# Exercise directions:
Write out the data word for word, taking care that no picture is carried over.

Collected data
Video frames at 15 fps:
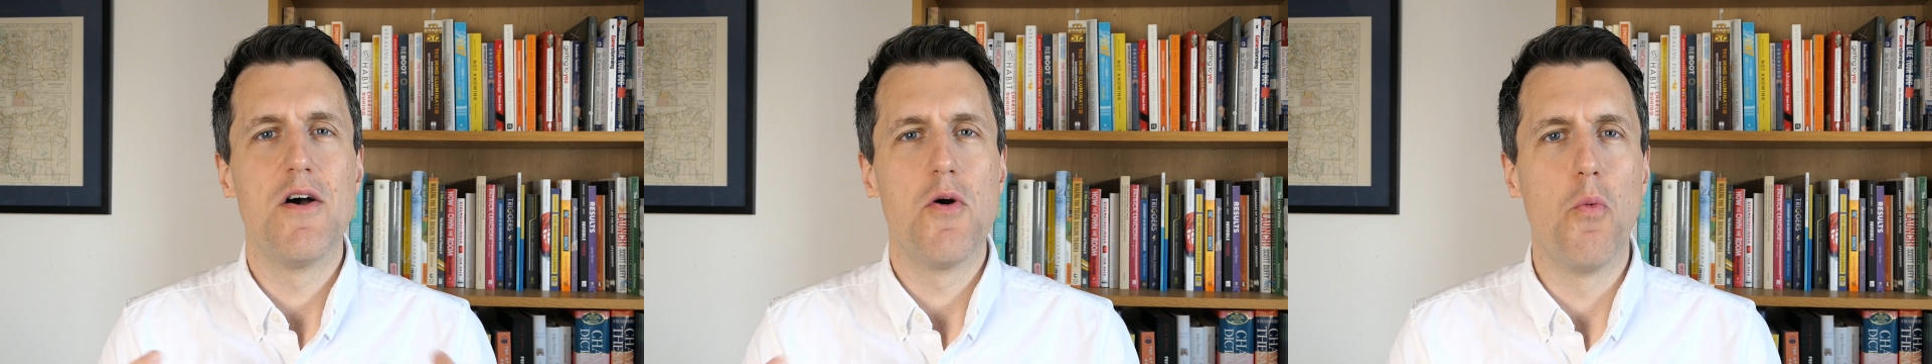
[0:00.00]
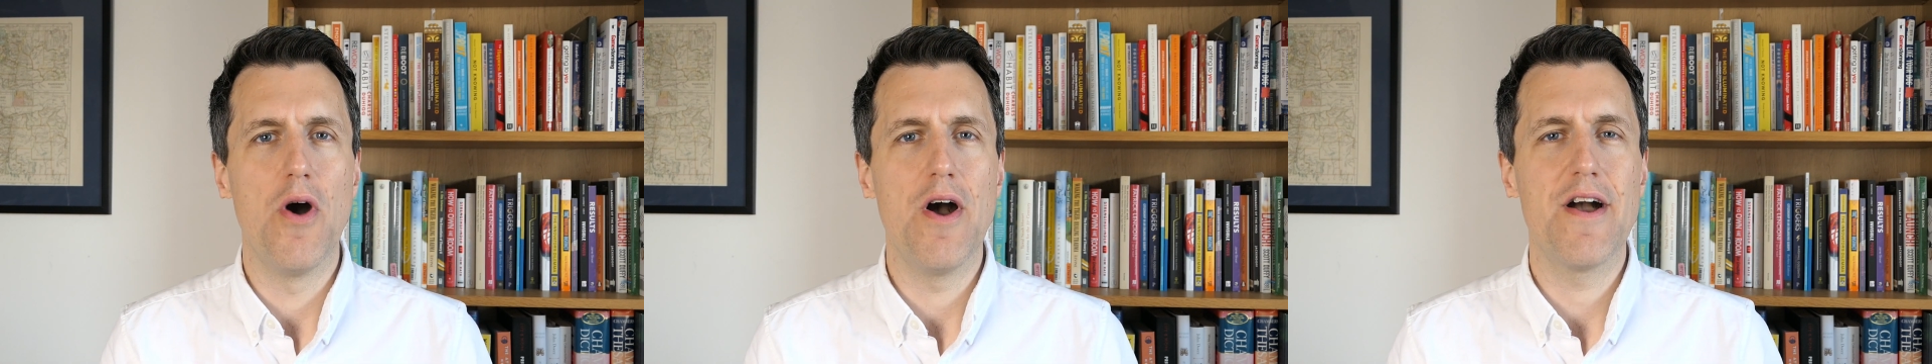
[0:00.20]

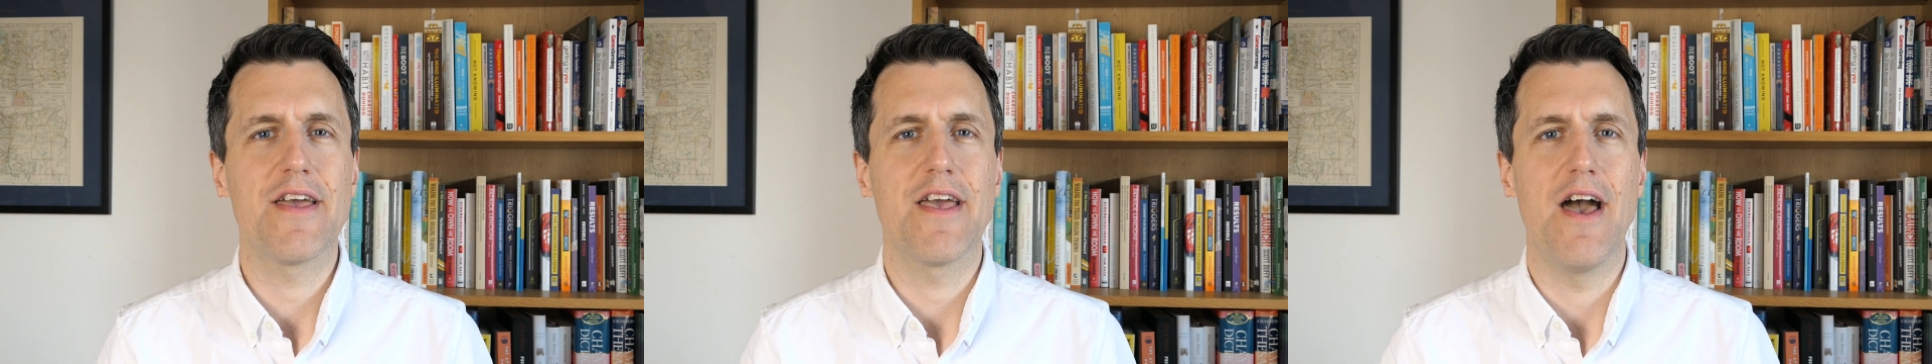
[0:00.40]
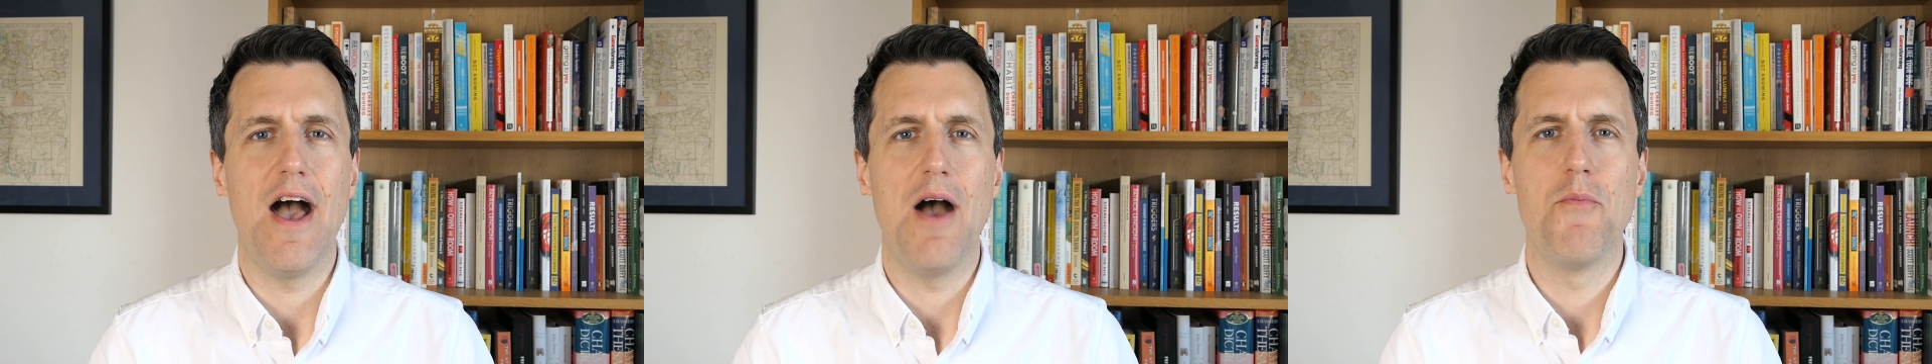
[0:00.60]

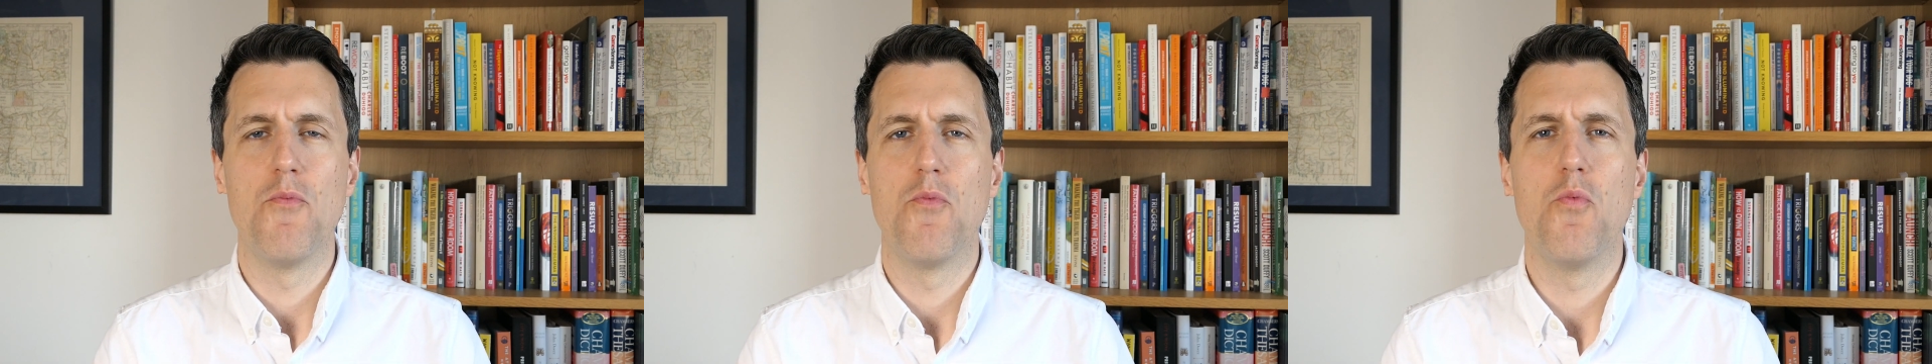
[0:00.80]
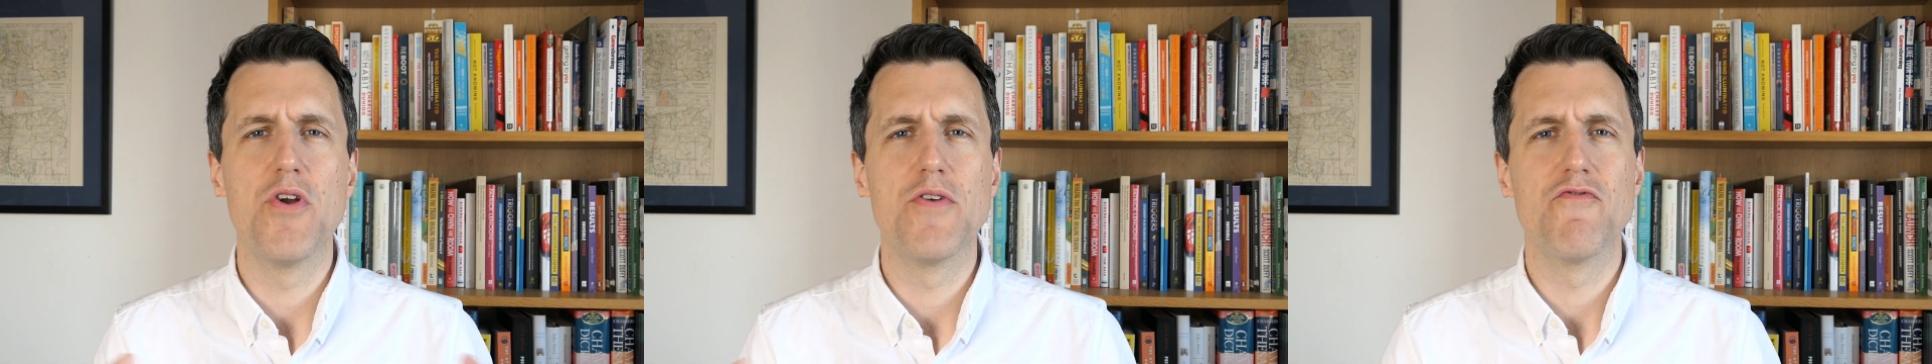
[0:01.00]
worker
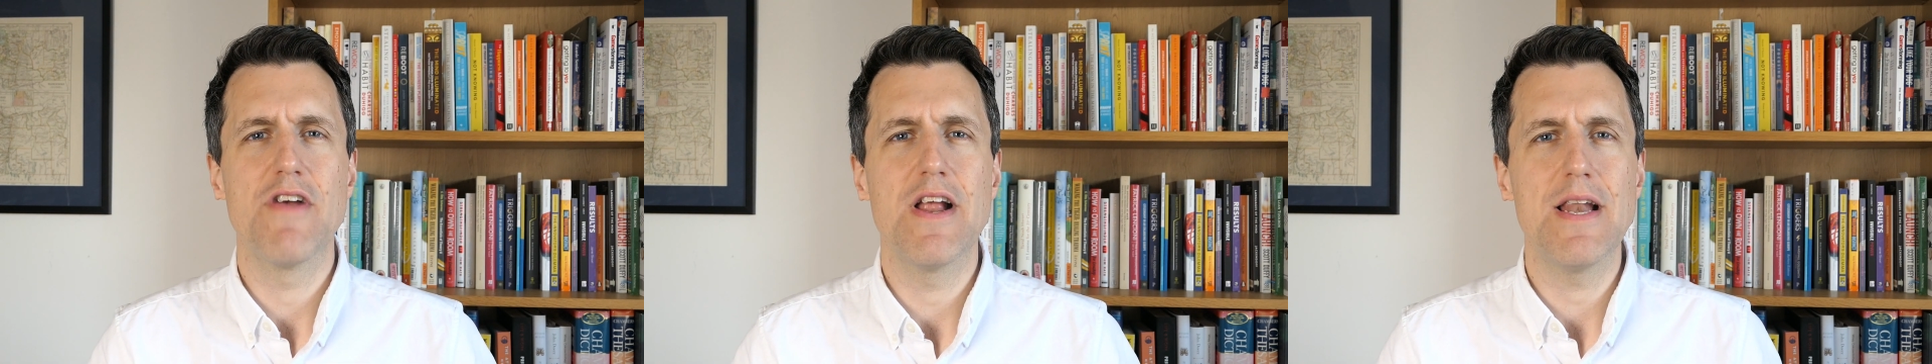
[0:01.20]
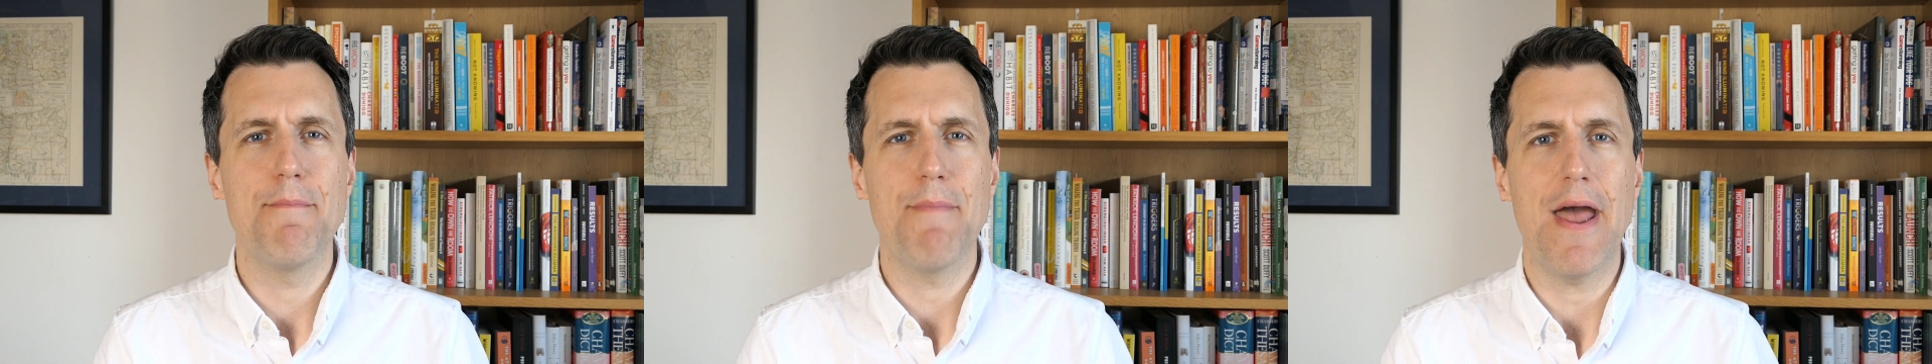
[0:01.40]
and would
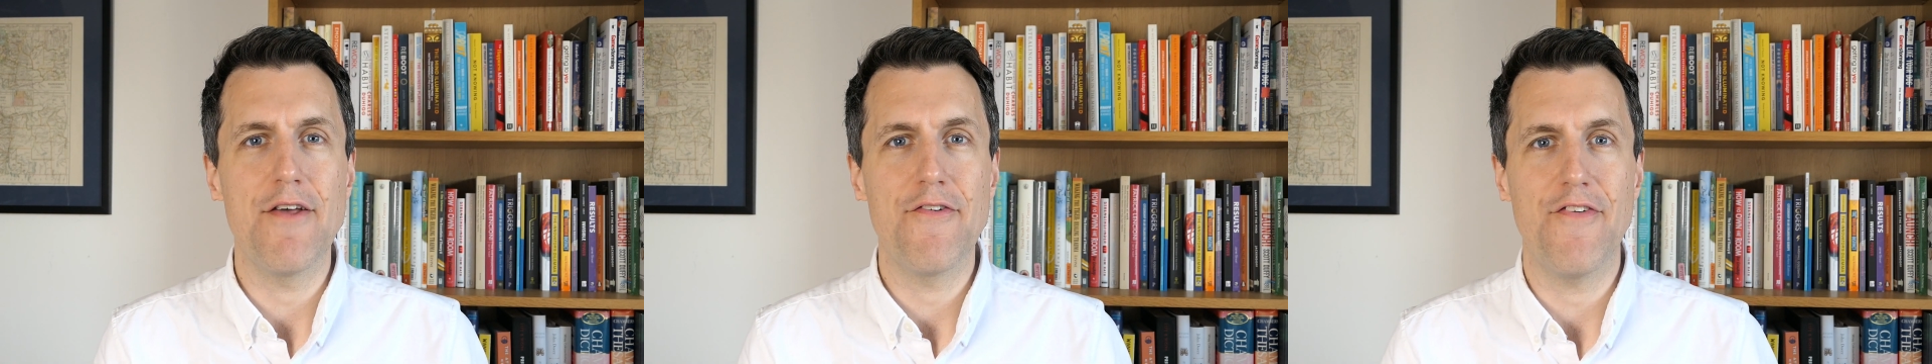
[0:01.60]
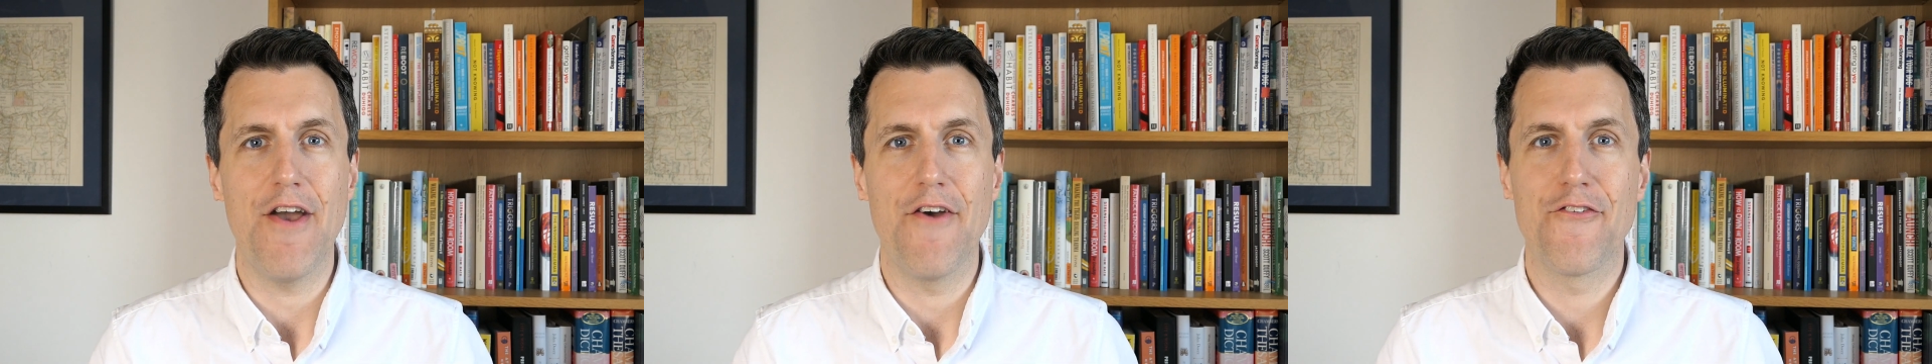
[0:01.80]
really
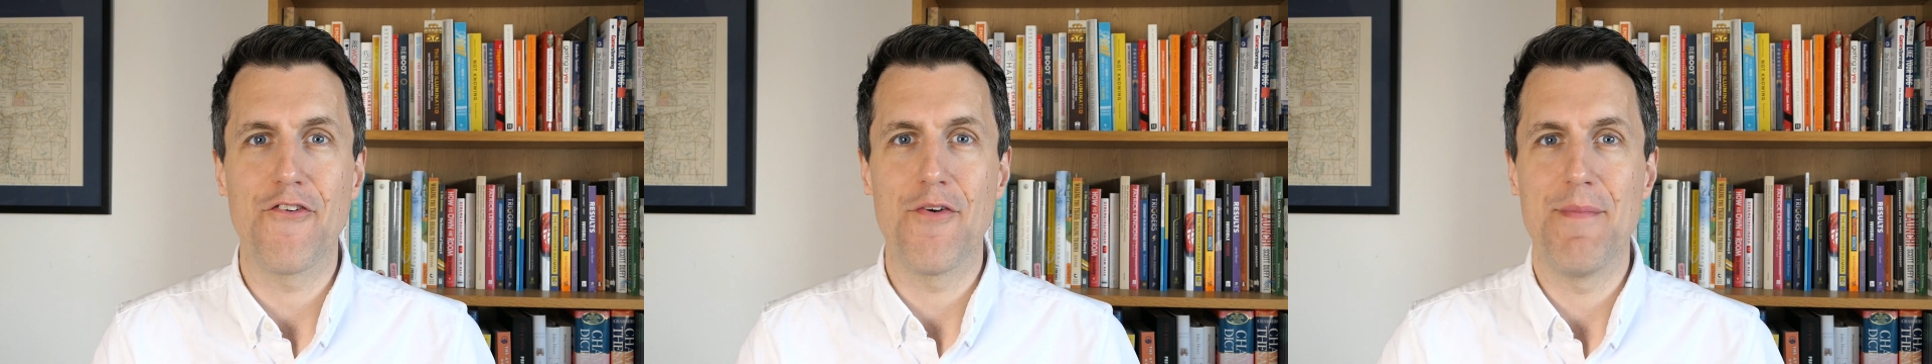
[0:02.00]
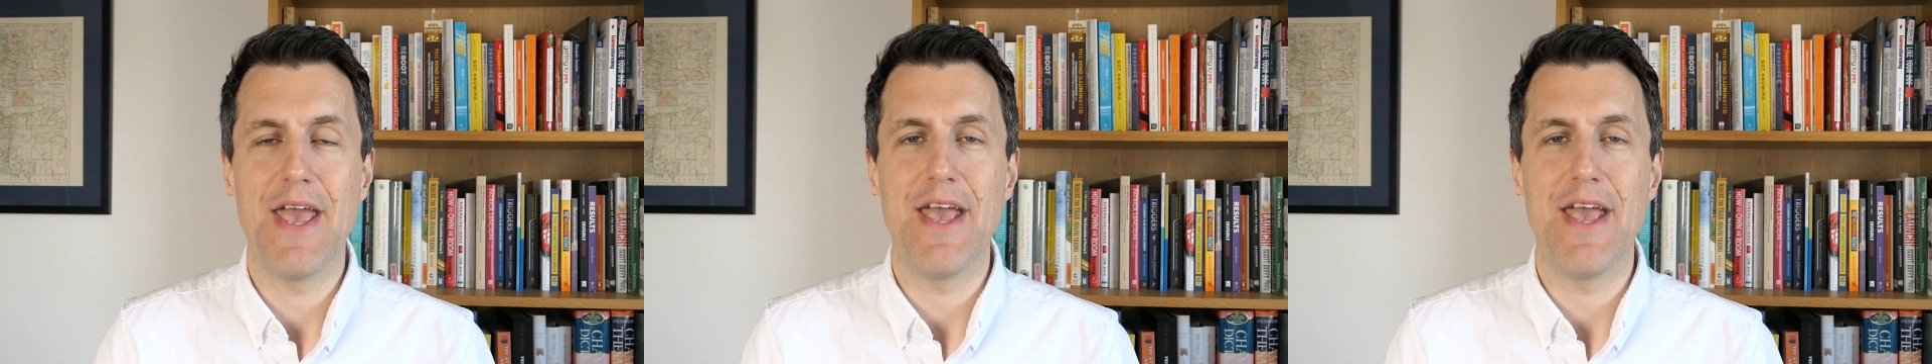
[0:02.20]
benefit from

# Result for this task:
Video frames at 15 fps:
[0:00.00]
[0:00.20]

[0:00.40]
[0:00.60]

[0:00.80]
[0:01.00]
worker
[0:01.20]
[0:01.40]
and would
[0:01.60]
[0:01.80]
really
[0:02.00]
[0:02.20]
benefit from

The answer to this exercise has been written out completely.